This is perhaps my sixth trip to Sicily. I say “perhaps,” because I’m not very good about dates. It’s not that my math skills are particularly deficient. As a schoolboy, I always tested higher in math than in verbal skills. It’s not even my almost complete lack of interest in mathematics, which has kept me blissfully ignorant of most higher math. My real deficiency is something I regard as a virtue: an instinctive refusal to apply numbers to the phenomena of human life. Aristotle did not make the mistake that has been made, over and over, by philosophers since Descartes and Kant: the mania for shoehorning the realities of human experience into abstract categories, whether mathematical or logical.
In general, Sicilians don’t make this mistake. Reading the fiction of Sciascia and Pirandello, one gets the feeling the reality is a thin-skinned onion that can be peeled down to the infinitesimal without ever reaching the truth. Zeno of Elea—a South Italian Greek, who might as well have been Sicilian, challenged nearly every conventional understanding of reality with his paradoxes of the arrow, the station run, Achilles and the tortoise. Try as you might, you will never get anywhere if reality is a series of divisible points. Zeno developed his paradoxes in response to criticisms of his master, Parmenides, the philosopher who was bold enough to conclude that if reality failed to live up to his logical proposition that what is, is, and what is not, is not and cannot be, it could not be very real. This conclusion excludes motion and change, all coming to be and passing away. Without trying to, Parmenides had anticipated the Christian understanding of the divine nature, and, yessiree, we humans do not stack up. The life of us “children of a day”, as Pindar—who spent a great deal of time here in Agrigento and in Siracusa, is a mere dream of a shadow.
If you think I’ve gone a long way round Zeno’s barn to get to Agrigento, you haven’t flown United and Alitalia. On the first of Devember, we did manage to catch the Alitalia flight to Catania, where we rented a Renault Clio and set off on our 90 minute drive through the hills of Sicily. We even managed to find our little house on the property of a B&B close to the temples. If you’ve been to Agrigento, then you know the restaurant Promenade dei Templi. From there just keep walking up the hill and you’ll fine me sitting on the terrace, smoking a cigar, and looking out across the Valley of the Temples to the blue sea. It’s a bit cooler today, and the temperature only reached 64. The wind is coming up off the sea, and I probably only have an hour at most to contemplate this existence which is all the sweeter for being so brief.
Our first full day in Agrigento was the first Sunday of the month, when the archeological park with so many temples is open. We decided to walk rather than worry about parking, but the entrance we thought was open was not, and we were hot, out of breath and out of sorts, by the time we ascended the walkway to the Temple of Hera, before making our way to the so-called Temple of Concord, and all the others. I’ll write more about these magnificent buildings in future posts. The one beer (Moretti) I had with a small lunch at a little cafeteria around the corner has dulled my wits, and I’d rather imagine that I was Empedocles imagining himself as the reincarnation of an ancient hero.

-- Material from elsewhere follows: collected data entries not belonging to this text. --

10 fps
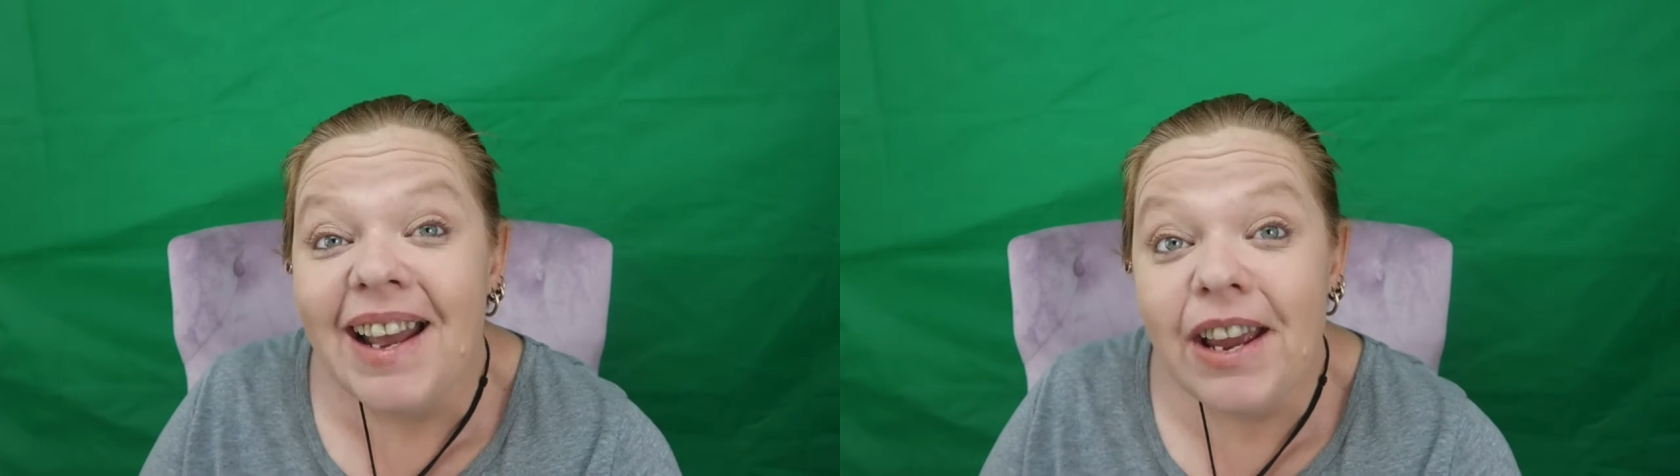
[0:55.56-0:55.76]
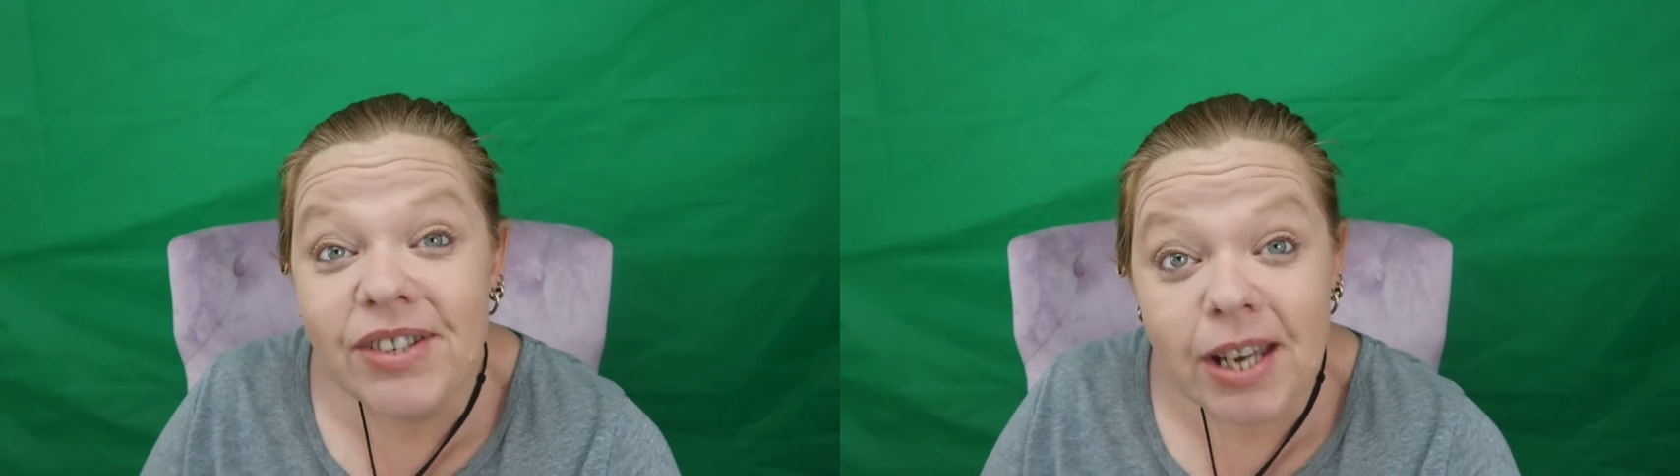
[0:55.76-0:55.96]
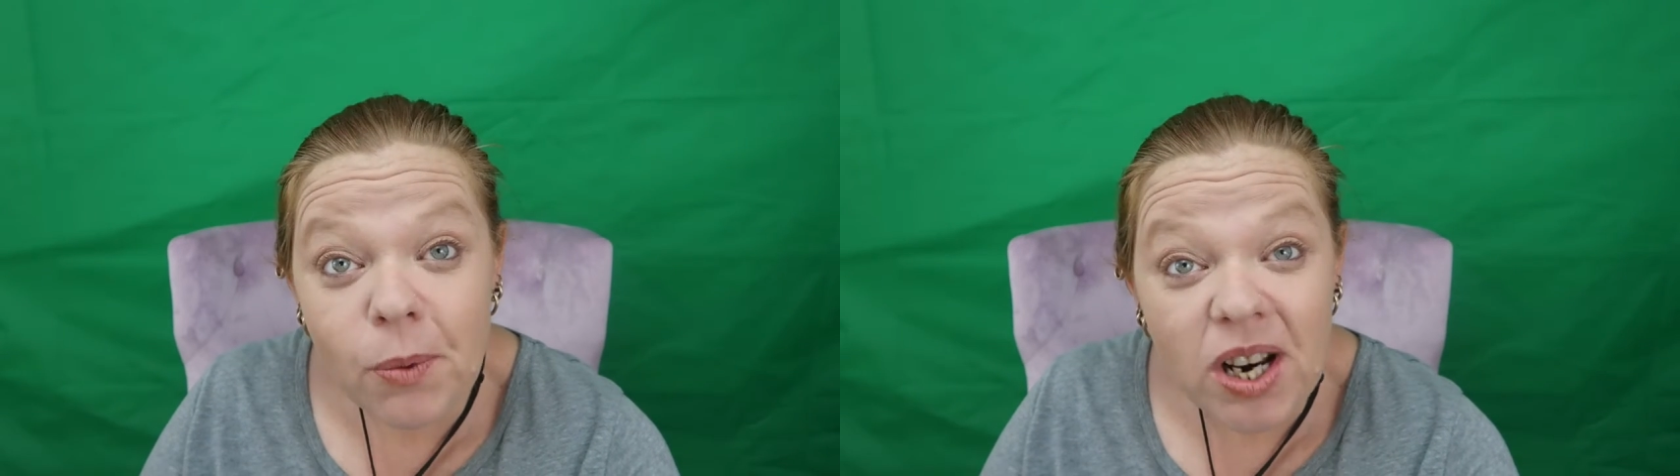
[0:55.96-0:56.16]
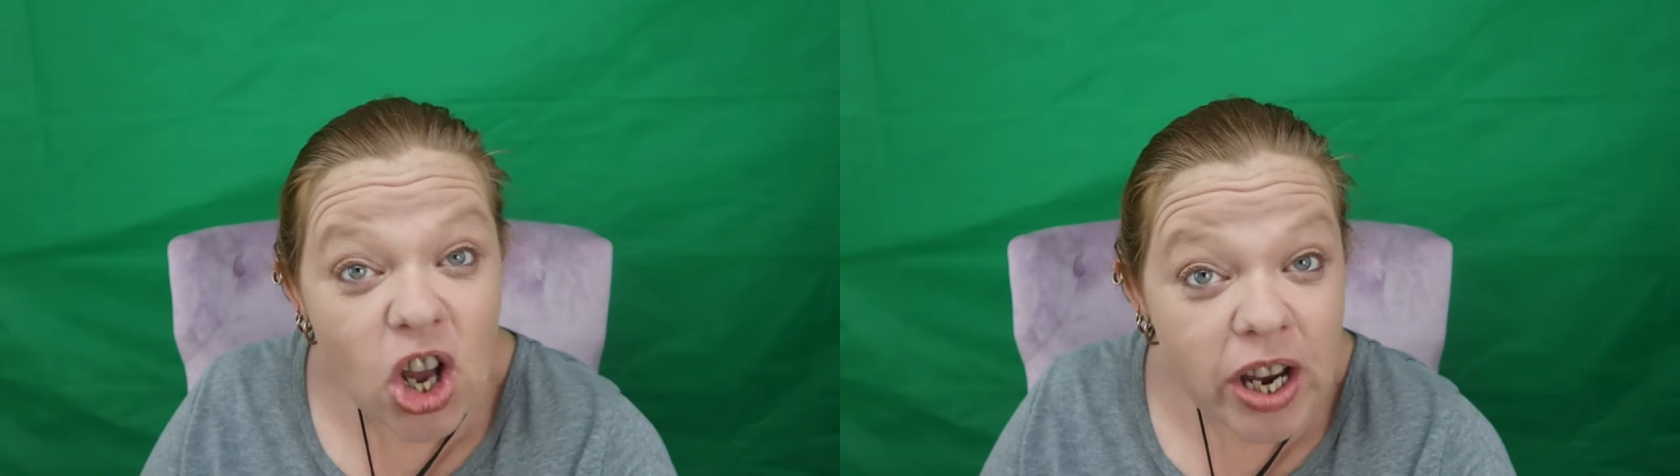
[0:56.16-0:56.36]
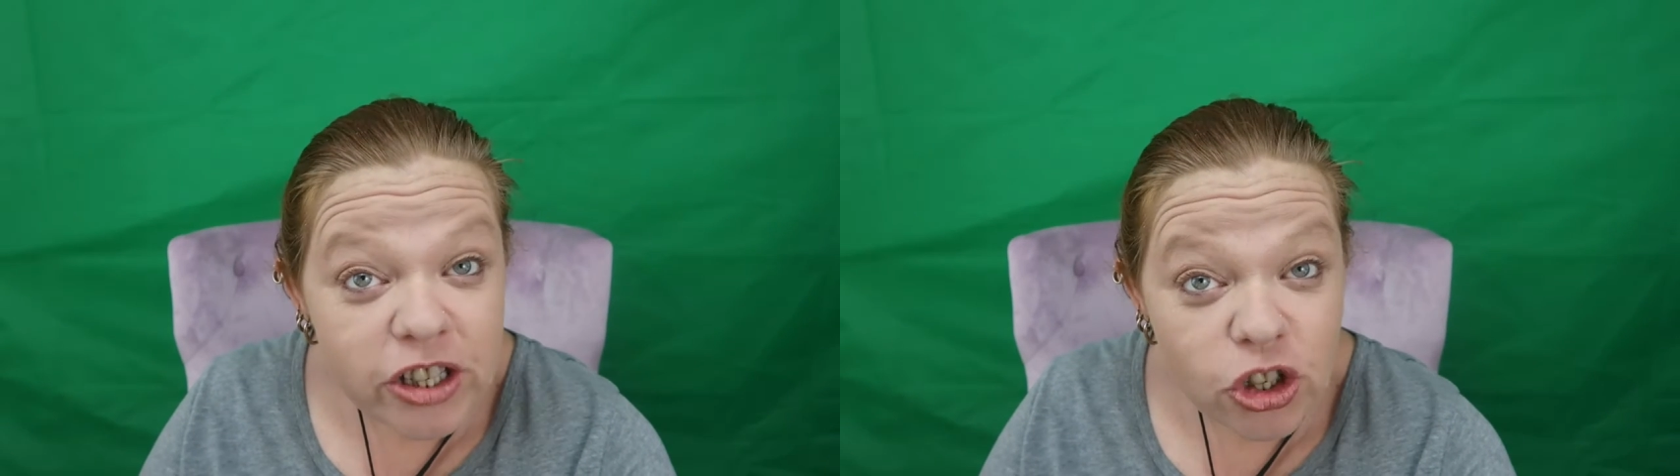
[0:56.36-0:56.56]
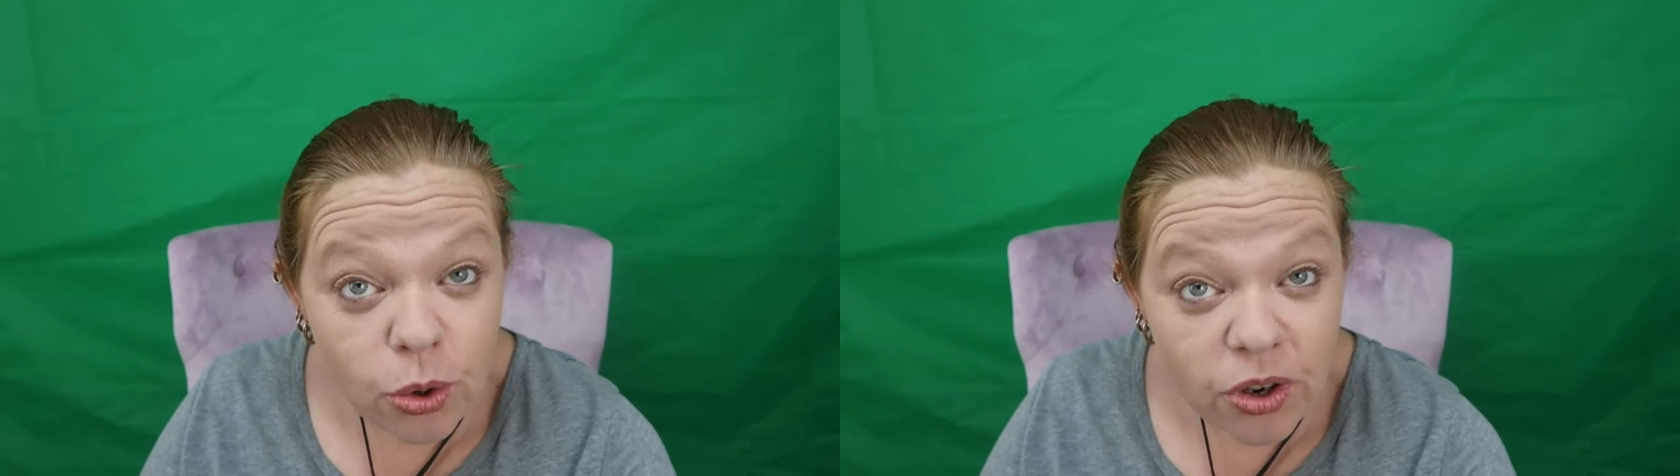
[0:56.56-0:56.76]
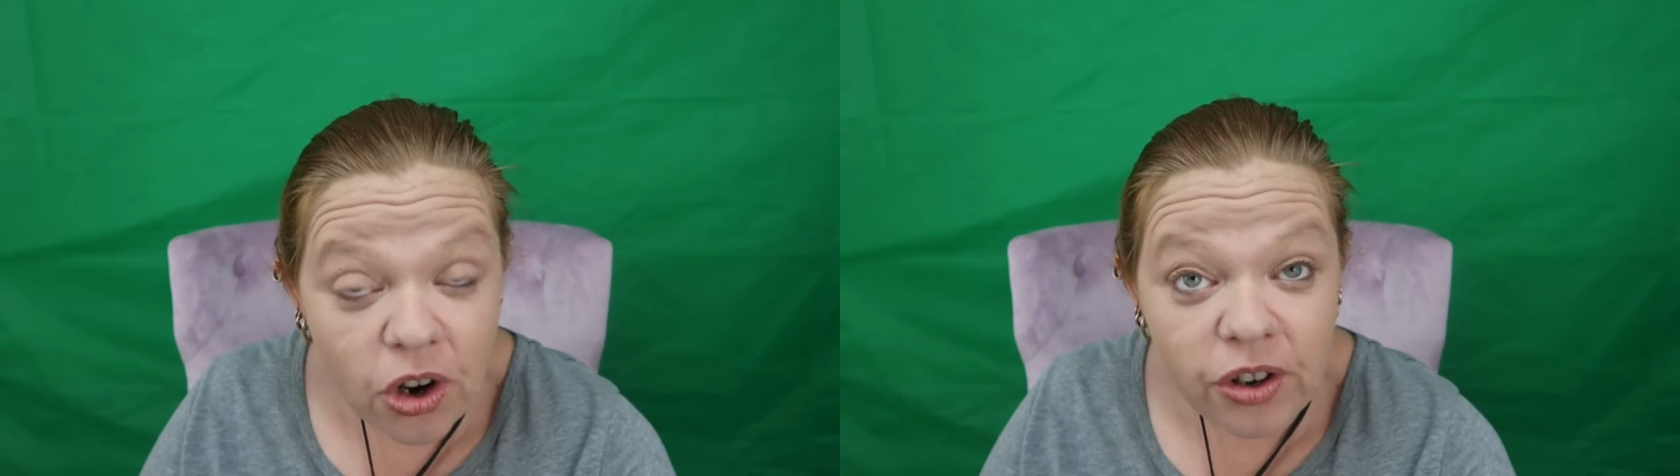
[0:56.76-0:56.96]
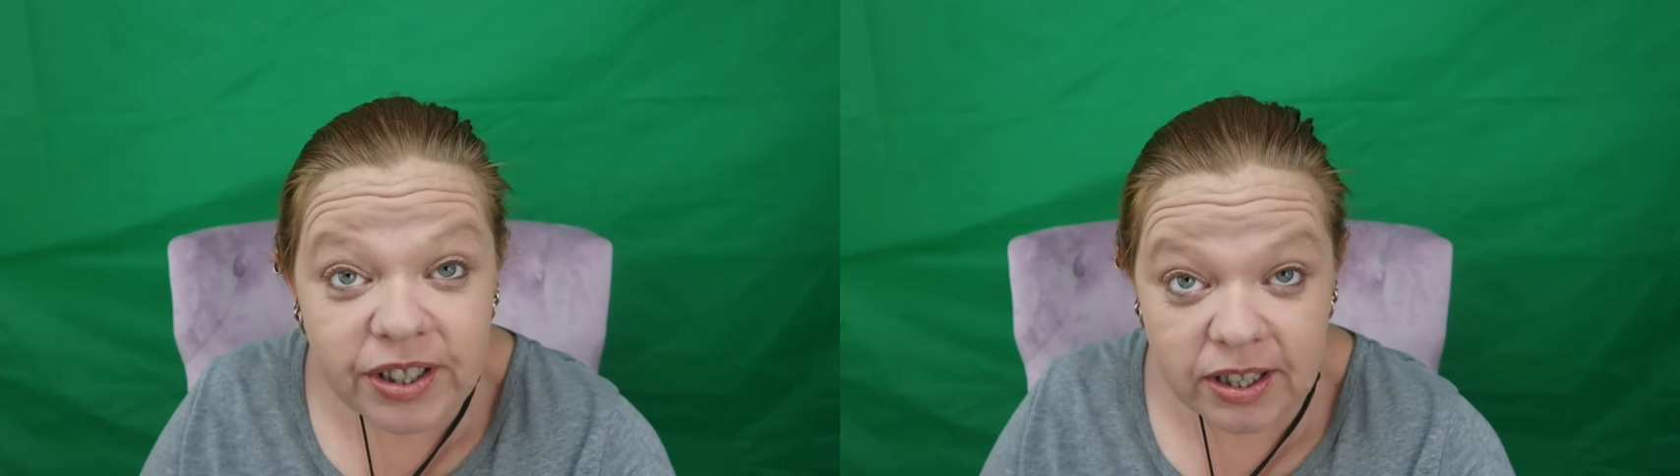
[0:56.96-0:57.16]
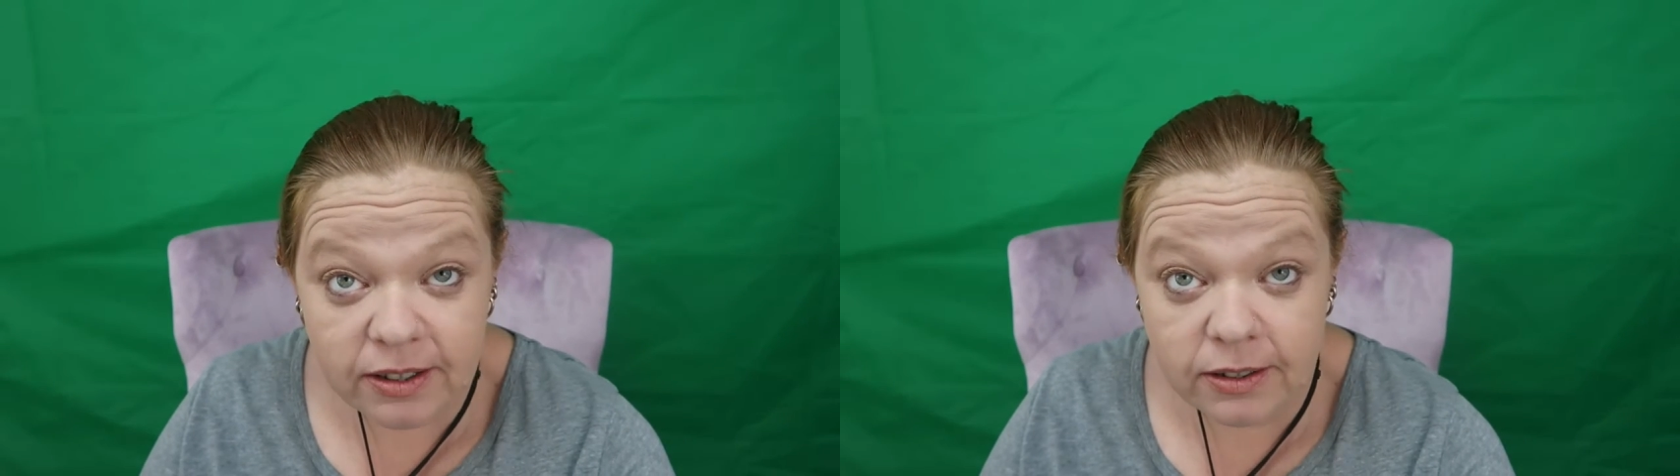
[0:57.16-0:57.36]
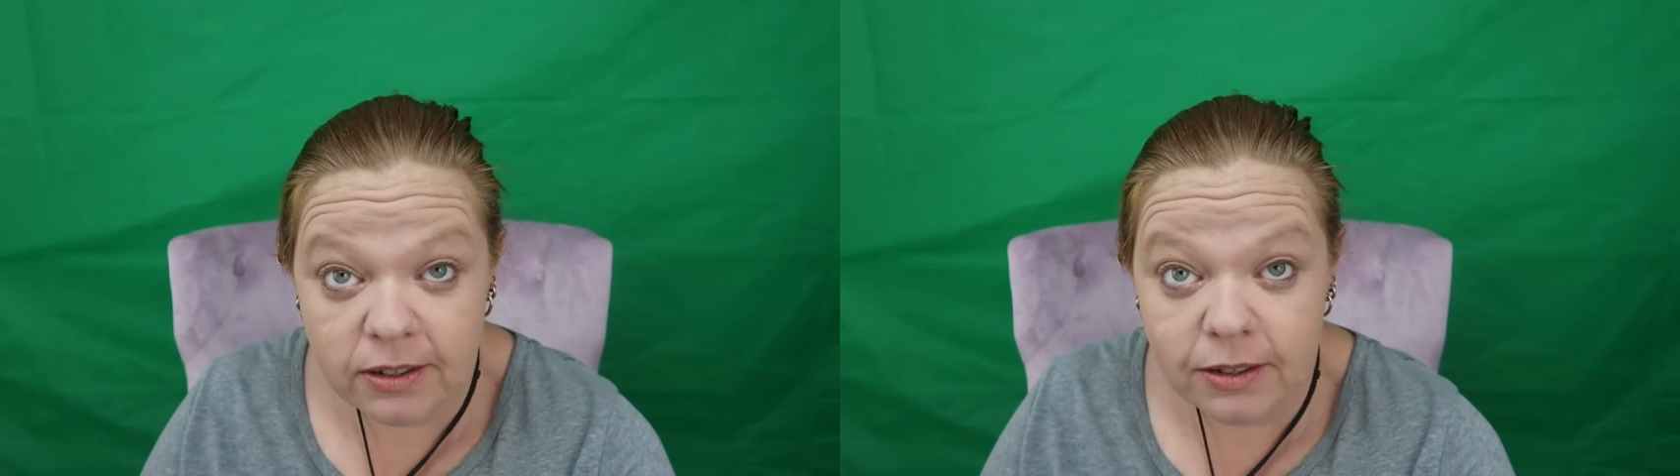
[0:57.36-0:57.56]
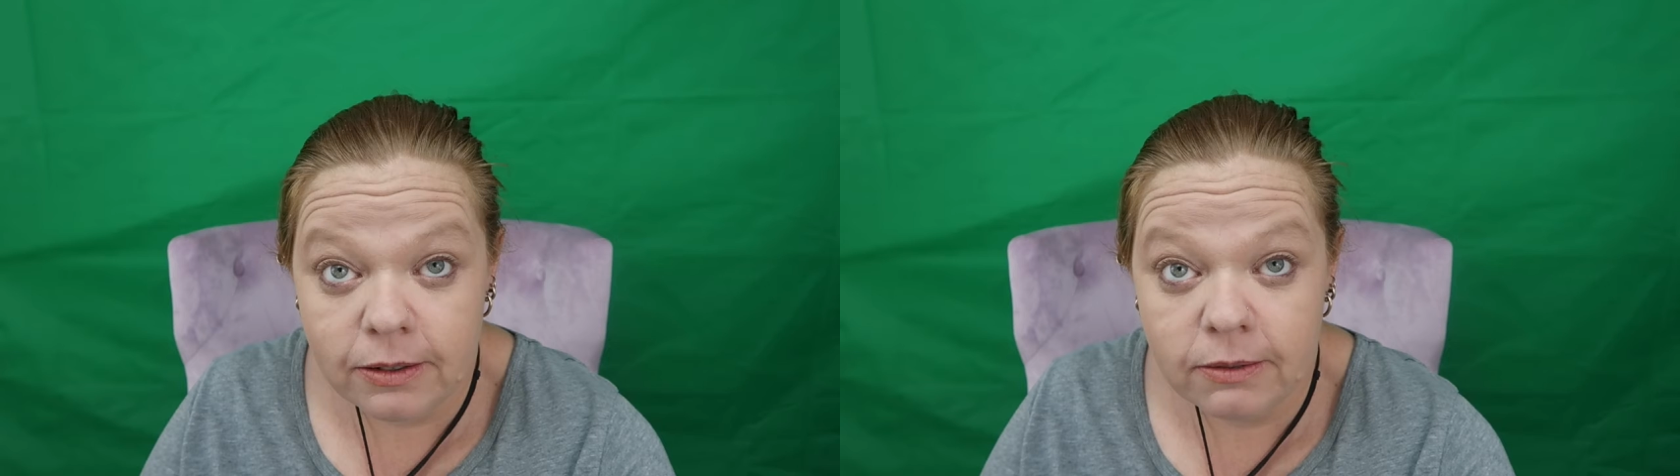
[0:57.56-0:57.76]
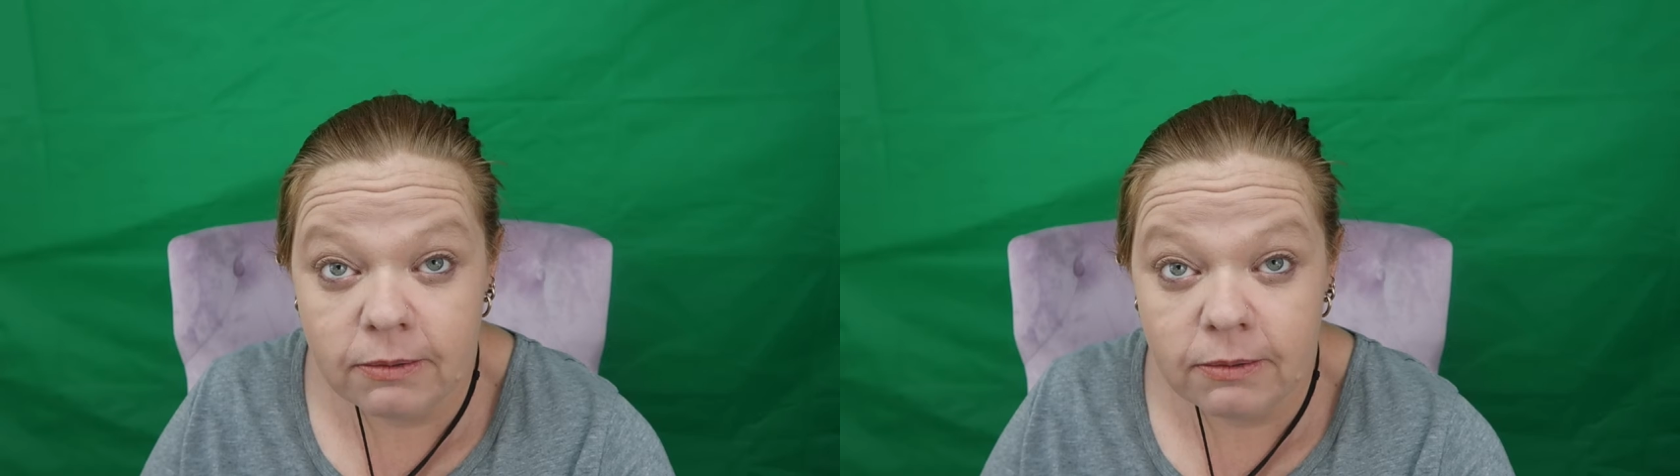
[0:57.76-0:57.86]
if someone likes your content,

It is fitting that a Trog should be sitting among the ruins of the Greeks. As a character on our website recently observed, “If we’re lucky, we’re all Greeks”—or something like that. Yesterday evening, I came across a similar statement from Edward Freeman, author of a multi-volume history of early Sicily. Embarking on his narrative of the Athenian attack on Syracuse and her allies, Freeman warns the readers to suspend their affection for Athens:
…we must learn to look with Sikeliot [Sicilian-Greek] and not Athenian eyes. It is hard so to do. We are as it were brought up as Athenians. We are at home at Athens as we are at home in no other spot in the contemporary world. We feel as if the tongue of Athens was our own to tongue, as if the men of Athens were our own folk. In reading the story we feel the same kind of feeling toward Athens that we feel towards our own country. We are driven to allow that the Athenian or the Englishman is wrong in this or that quarrel; but we cannot wish that the Athenian or the Englishman should be defeated even in a wrongful quarrel.
Small wonder nobody reads old Freeman any more. He died only 125 years or so ago. My grandparents were living then, but hardly anyone, whatever feelings he nourished in his bosom, would dare write such things about slave-holding Athenians or the Greek colonists who oppressed the Sikel natives.